The eyebrow flash is an unconscious social signal, a raising of the eyebrows for about a fifth of a second that communicates a wish to approach another whom the sender recognizes and is preparing for social contact (such as a greeting). People generally return an eyebrow flash, unless they do not recognize the sender, or the sender looks away immediately after. The message must be interpreted in context. Psychologists and sociologists say that eyebrow raising can be a reaction to fear or surprise.

==Measurement==
Grammer et al. define an eyebrow flash as a contraction of the inner brow raiser muscle (M. Frontalis, pars medialis) and the outer brow raiser muscle (M. frontalis, pars lateralis) as defined by the Facial Action Coding System. An eyebrow flash is subdivided into three time intervals: the onset (the time during which the eyebrows raise to their maximal position), the apex (the time during which the eyebrows are in their maximal position), and the offset (the time during which the eyebrows lower to their original state).

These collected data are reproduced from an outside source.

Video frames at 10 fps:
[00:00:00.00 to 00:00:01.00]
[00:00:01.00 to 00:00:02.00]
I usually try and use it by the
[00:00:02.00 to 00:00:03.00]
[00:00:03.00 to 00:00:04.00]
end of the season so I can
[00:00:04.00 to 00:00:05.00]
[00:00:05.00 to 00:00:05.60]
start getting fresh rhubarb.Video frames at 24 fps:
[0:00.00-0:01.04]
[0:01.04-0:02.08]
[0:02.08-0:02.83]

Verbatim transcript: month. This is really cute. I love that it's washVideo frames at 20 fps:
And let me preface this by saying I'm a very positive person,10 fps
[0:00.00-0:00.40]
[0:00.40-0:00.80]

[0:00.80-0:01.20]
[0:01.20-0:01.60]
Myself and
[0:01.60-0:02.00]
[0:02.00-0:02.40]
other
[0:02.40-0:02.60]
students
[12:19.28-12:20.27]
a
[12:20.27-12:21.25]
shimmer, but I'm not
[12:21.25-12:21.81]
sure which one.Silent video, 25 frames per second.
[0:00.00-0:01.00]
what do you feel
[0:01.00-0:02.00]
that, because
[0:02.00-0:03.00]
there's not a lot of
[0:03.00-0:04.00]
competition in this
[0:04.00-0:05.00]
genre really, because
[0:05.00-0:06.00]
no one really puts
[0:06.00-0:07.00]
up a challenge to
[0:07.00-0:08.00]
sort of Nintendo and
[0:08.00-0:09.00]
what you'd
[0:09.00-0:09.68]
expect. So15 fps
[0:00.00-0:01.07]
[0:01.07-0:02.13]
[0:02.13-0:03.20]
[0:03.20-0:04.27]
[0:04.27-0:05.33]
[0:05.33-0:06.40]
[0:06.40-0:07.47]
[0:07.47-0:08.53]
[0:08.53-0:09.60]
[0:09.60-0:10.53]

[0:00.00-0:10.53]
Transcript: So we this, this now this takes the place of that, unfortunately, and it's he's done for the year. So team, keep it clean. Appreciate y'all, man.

==Cross-cultural studies==
A study conducted in 1987 recorded approximately 67 hours of unstaged social interactions conducted by 255 individuals from three locations: Western New Guinea, Papua New Guinea, and Upper Orinoco. The study found significant differences in the age and sex of senders and receivers among the populations studied; for instance, Eipo men from Western New Guinea were more likely to be senders, while Trobriand men from Papua New Guinea were more likely to be receivers. Across all three cultures, a lowering of the eyelids or a head movement often coincided with the beginning of an eyebrow flash. Additionally, people from all three cultures exhibited longer-duration eyebrow flashes at the openings of conversations than during conversations.